▸ What is required
Reproduce exactly the lines from the one that holds "[00:25:04.68 to 00:25:05.68]" through the last line of the entries, both ends included, but not the pictures.

** Data provided follows **

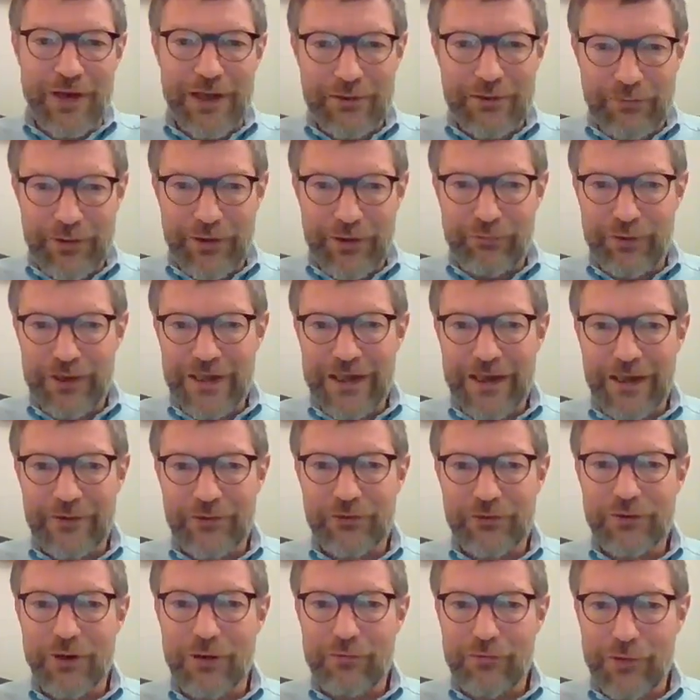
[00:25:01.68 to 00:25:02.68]
track with
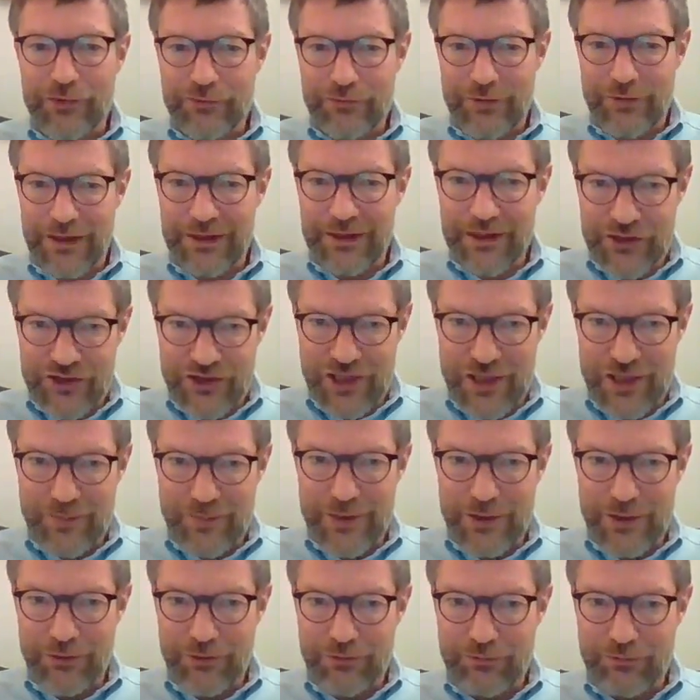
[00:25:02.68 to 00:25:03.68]
regards to our strategy
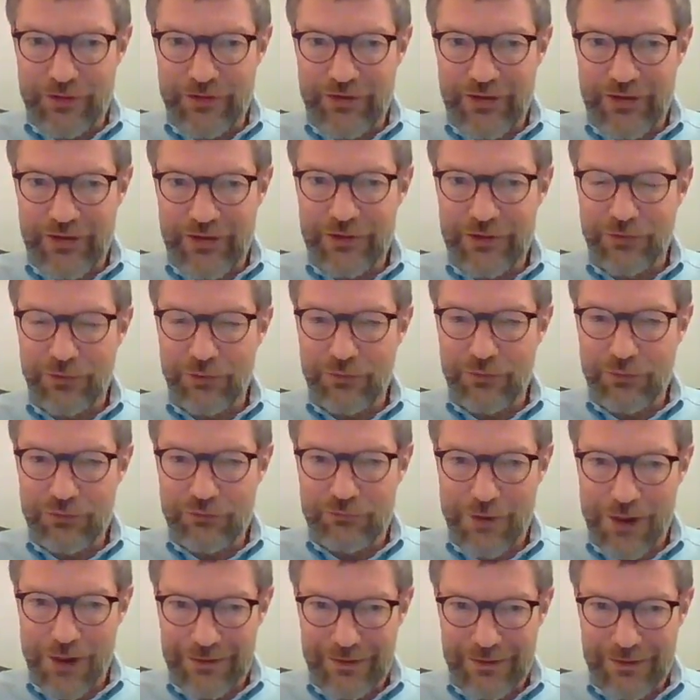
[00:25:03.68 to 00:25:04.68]
because we think it's a
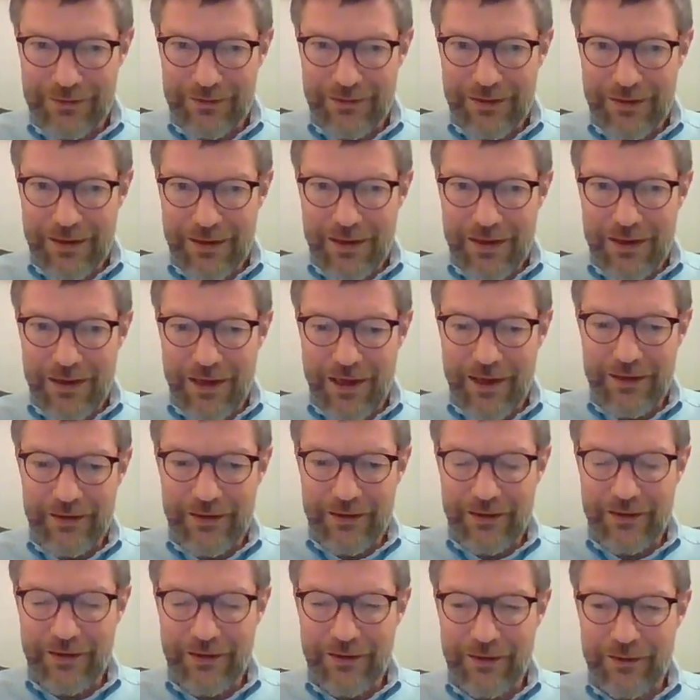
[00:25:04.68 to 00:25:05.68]
good one.
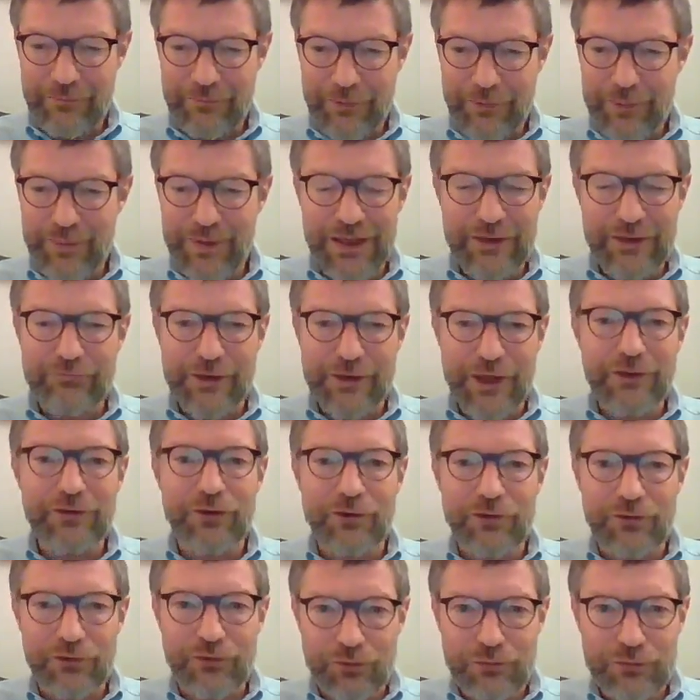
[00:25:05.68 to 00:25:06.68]
And we believe we
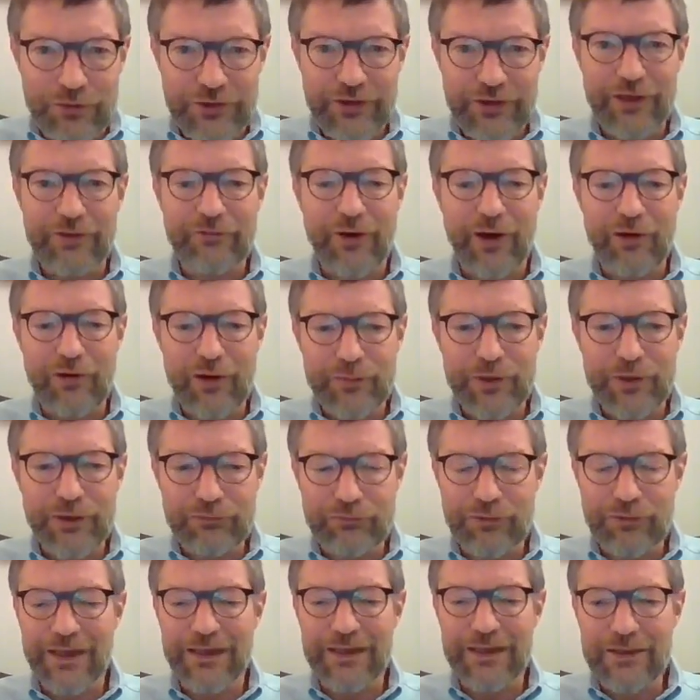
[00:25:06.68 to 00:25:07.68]
understood the
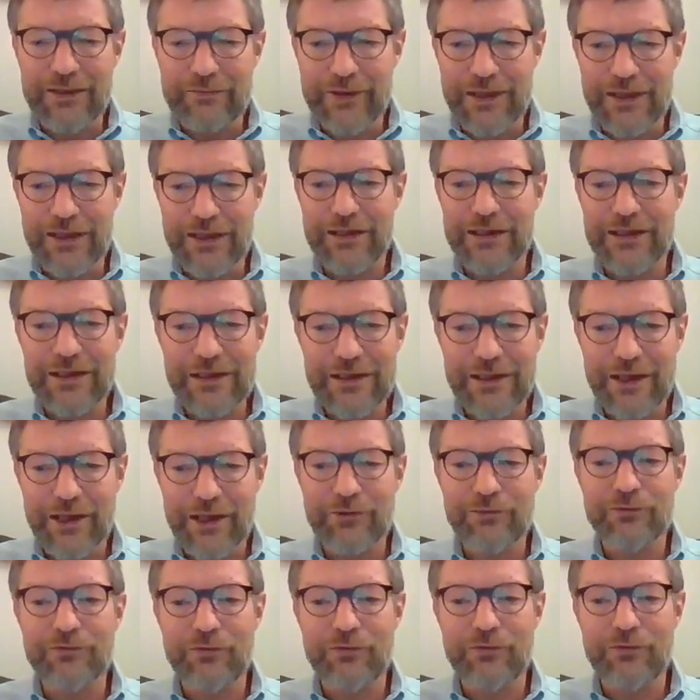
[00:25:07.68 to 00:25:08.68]
environment we are living in
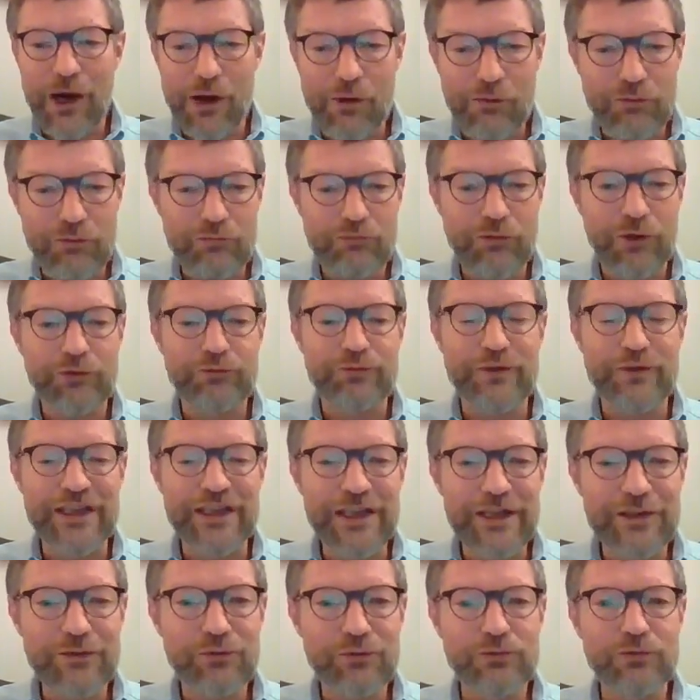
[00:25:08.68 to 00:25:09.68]
and what we
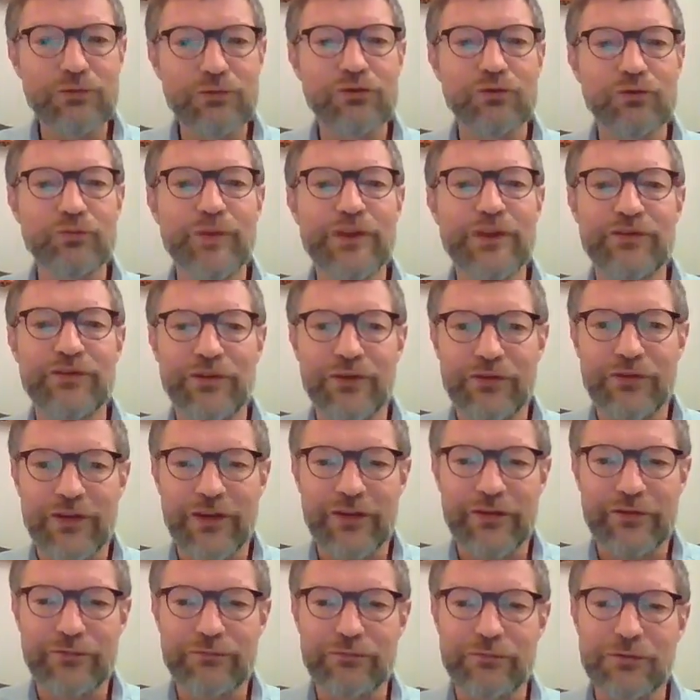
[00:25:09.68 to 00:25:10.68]
need to do to be
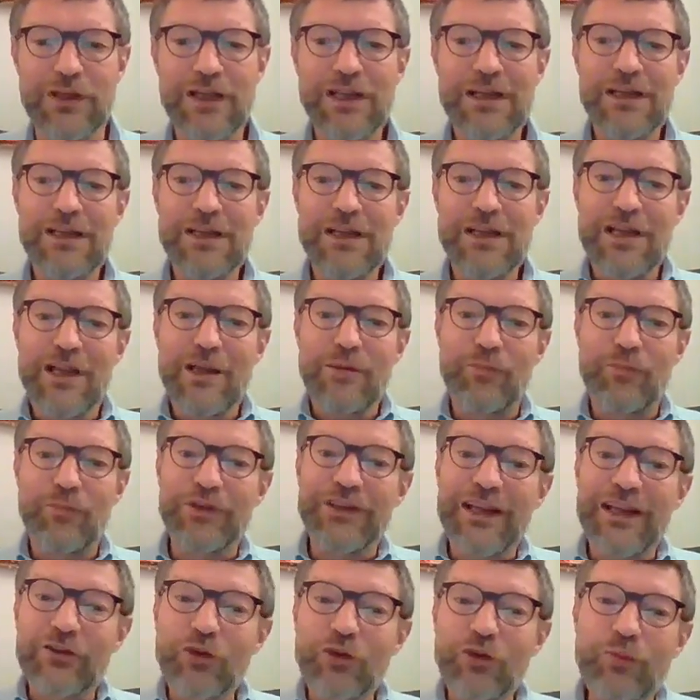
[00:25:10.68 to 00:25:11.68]
successful.
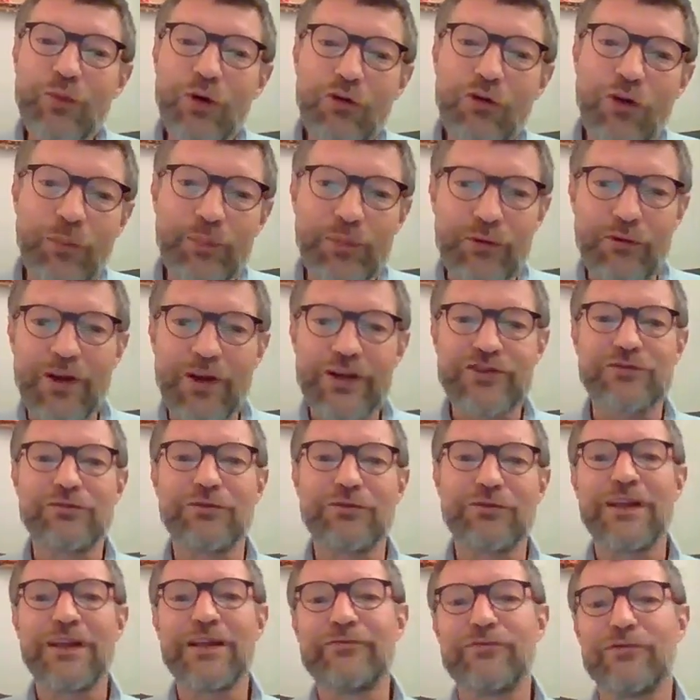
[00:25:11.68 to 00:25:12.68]
But at a more
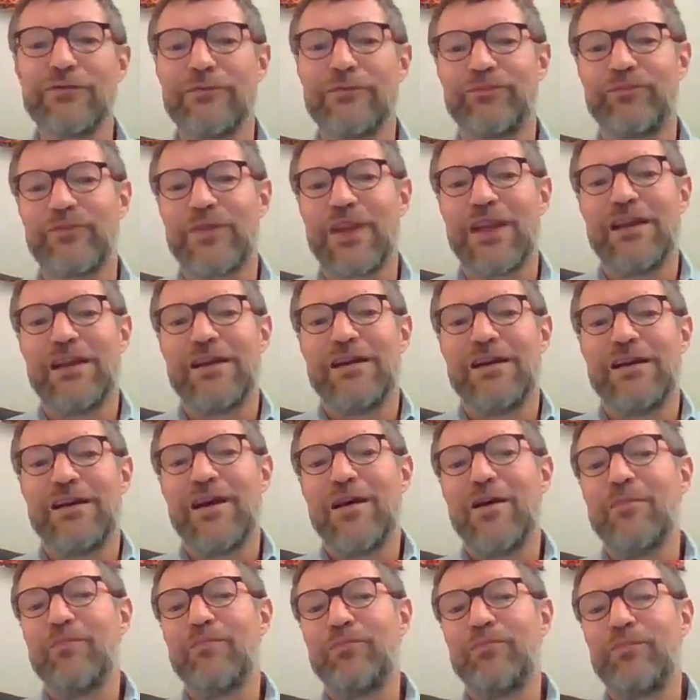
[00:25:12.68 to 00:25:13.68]
operational level,
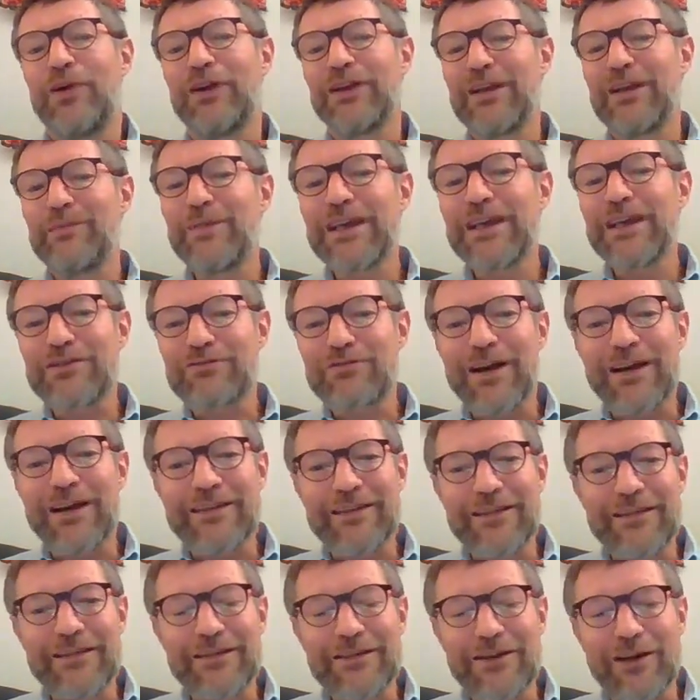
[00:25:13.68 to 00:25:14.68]
pandemic
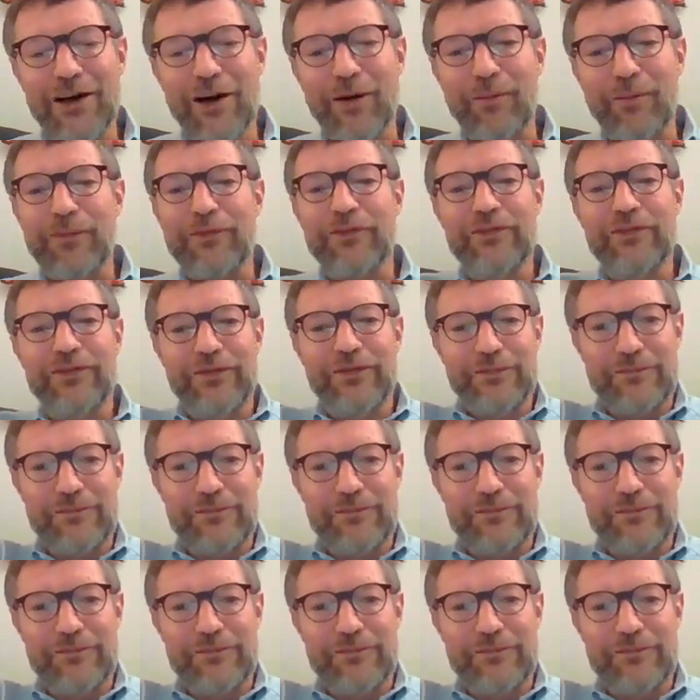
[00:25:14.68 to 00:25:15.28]
crisis comes.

** End of Data provided **

▸ Solution
[00:25:04.68 to 00:25:05.68]
good one.
[00:25:05.68 to 00:25:06.68]
And we believe we
[00:25:06.68 to 00:25:07.68]
understood the
[00:25:07.68 to 00:25:08.68]
environment we are living in
[00:25:08.68 to 00:25:09.68]
and what we
[00:25:09.68 to 00:25:10.68]
need to do to be
[00:25:10.68 to 00:25:11.68]
successful.
[00:25:11.68 to 00:25:12.68]
But at a more
[00:25:12.68 to 00:25:13.68]
operational level,
[00:25:13.68 to 00:25:14.68]
pandemic
[00:25:14.68 to 00:25:15.28]
crisis comes.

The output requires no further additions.